A gatekeeper chaperone complex directs translocator secretion during type three secretion

Abstract

Many Gram-negative bacteria use Type Three Secretion Systems (T3SS) to deliver effector proteins into host cells. These protein delivery machines are composed of cytosolic components that recognize substrates and generate the force needed for translocation, the secretion conduit, formed by a needle complex and associated membrane spanning basal body, and translocators that form the pore in the target cell. A defined order of secretion in which needle component proteins are secreted first, followed by translocators, and finally effectors, is necessary for this system to be effective. While the secreted effectors vary significantly between organisms, the ∼20 individual protein components that form the T3SS are conserved in many pathogenic bacteria. One such conserved protein, referred to as either a plug or gatekeeper, is necessary to prevent unregulated effector release and to allow efficient translocator secretion. The mechanism by which translocator secretion is promoted while effector release is inhibited by gatekeepers is unknown. We present the structure of the Chlamydial gatekeeper, CopN, bound to a translocator-specific chaperone. The structure identifies a previously unknown interface between gatekeepers and translocator chaperones and reveals that in the gatekeeper-chaperone complex the canonical translocator-binding groove is free to bind translocators. Structure-based mutagenesis of the homologous complex in Shigella reveals that the gatekeeper-chaperone-translocator complex is essential for translocator secretion and for the ordered secretion of translocators prior to effectors.

Figure 1. Crystal structure of Scc3-CopN_Δ84.

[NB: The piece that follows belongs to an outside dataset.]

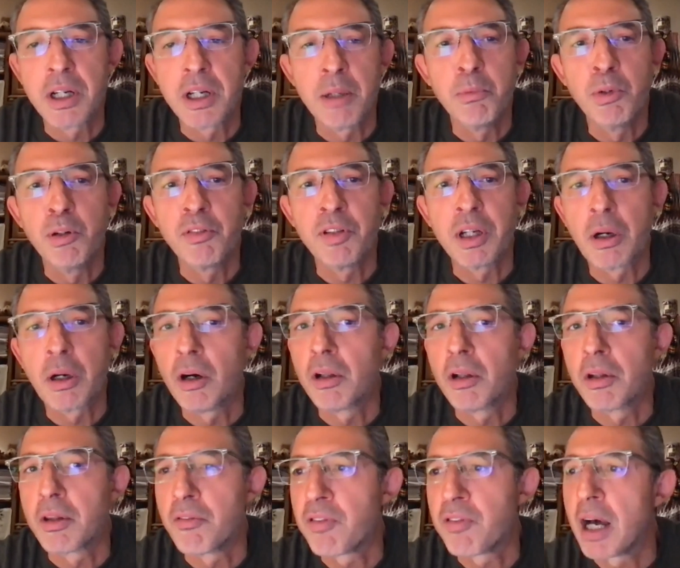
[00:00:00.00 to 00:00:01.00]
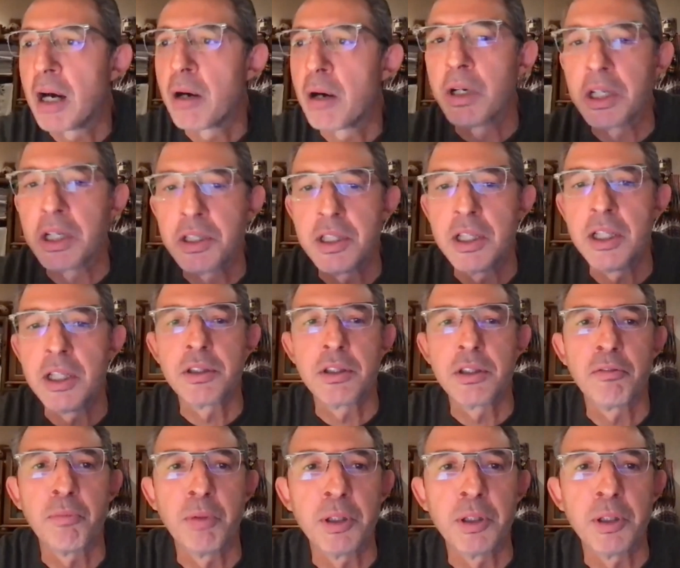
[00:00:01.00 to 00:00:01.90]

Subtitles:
removing all the flowering genes of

CopN is colored green, with the YopN homology region in dark green and the TyeA homology region in light green. A. A ribbon diagram of the Scc3-CopN_Δ84 structure. Approximate domain boundaries are indicated. Scc3, salmon, binds across the domain 2-domain 3 domain interface. B. A close-up of the Scc3-CopN_Δ84 interface, oriented as in A, with Scc3 shown as a molecular surface. Scc3 forms a relatively flat surface that bridges domains 2 and 3 of CopN_Δ84. C., D. Comparisons of CopN and homologs. C. Comparison between MxiC and CopN. MxiC is colored tan and shown with thin helices. D. Comparison between CopN and the YopN/TyeA complex. YopN is tan and TyeA is brown. YopN and TyeA are and shown with thin helices. E. Overlay of TyeA in orientation shown in D. and when aligned as a rigid body to the carboxy terminal 91 residues of CopN (rmsd = 0.4 Å).

Figure 2. Sequence conservation in CopN and Scc3.

A., B. Sequence conservation displayed on the CopN_Δ84 structure. Residues are colored by conservation (pink is conserved, blue is variable). A. Scc3 interacts with two conserved regions, site 1 and site 2, on CopN. B. An expanded view of the CopN-Scc3 interface. For clarity only the GBR region is shown. The interface is primarily composed of hydrophobic residues from Scc3 that surround a conserved arginine (R365) on CopN. C. Sequence conservation within GBR's is minimal. Scc3 homologs from multiple species are aligned based on conservation throughout their sequences, revealing that the GBR region is present, but not highly conserved in homologs. Sequences used are from C. pneumonia, S flexneri, S. enterica, B. pertussis, Y. enterocolitica, P. aeruginosa, V. parahaemolyticus. Multiple sequences from each genera used in C. were used in A. and B. (see methods).

Figure 3. The Scc3-CopN_Δ84 complex binds directly to translocators.

A. An overlay of class II T3S chaperones. All structures except the Scc3 structure were determined bound to translocator peptides. For clarity, only the IpaB peptide from Shigella is shown. Scc3 is shown in salmon, IpgC (Shigella) in teal, PcrH (Pseudomonas) in green, and SycD (Yersinia) in blue. The peptide-binding site is conserved and open in Scc3. B. CopN-Scc3 complex directly binds to the CopB translocator. Top: gel filtration traces reveal that the ternary complex is tight enough to survive gel filtration. Bottom: SDS PAGE confirming complex formation.

Figure 4. The gatekeeper-chaperone complex is needed for efficient translocator secretion.

A. T3S was induced from wild type and mxiC mutant Shigella strains. M90T is a wild type strain. ΔmxiC is M90T derived, with mxiC deleted . EV: empty vector. Strains were complemeted with mxiC, mxiC mutant (RDR), or empty vector (EV). Proteins were visualized by silver staining and identified by MS. IpaA, OspCs, and IpgB are effectors. IpaB, IpaC, and IpaD are translocators. Bottom: anti-MxiC blot of the same samples indicates that MxiC and MxiC-RDR are secreted normally. B. A secretion timecourse. The experiment shown in A. was repeated and samples taken a 10, 15, 30, and 60 minutes post induction. IpaA, an effector, is secreted at early time points in the absence of functional Mxic, but in the presence of MxiC it is not efficiently secreted until later time points.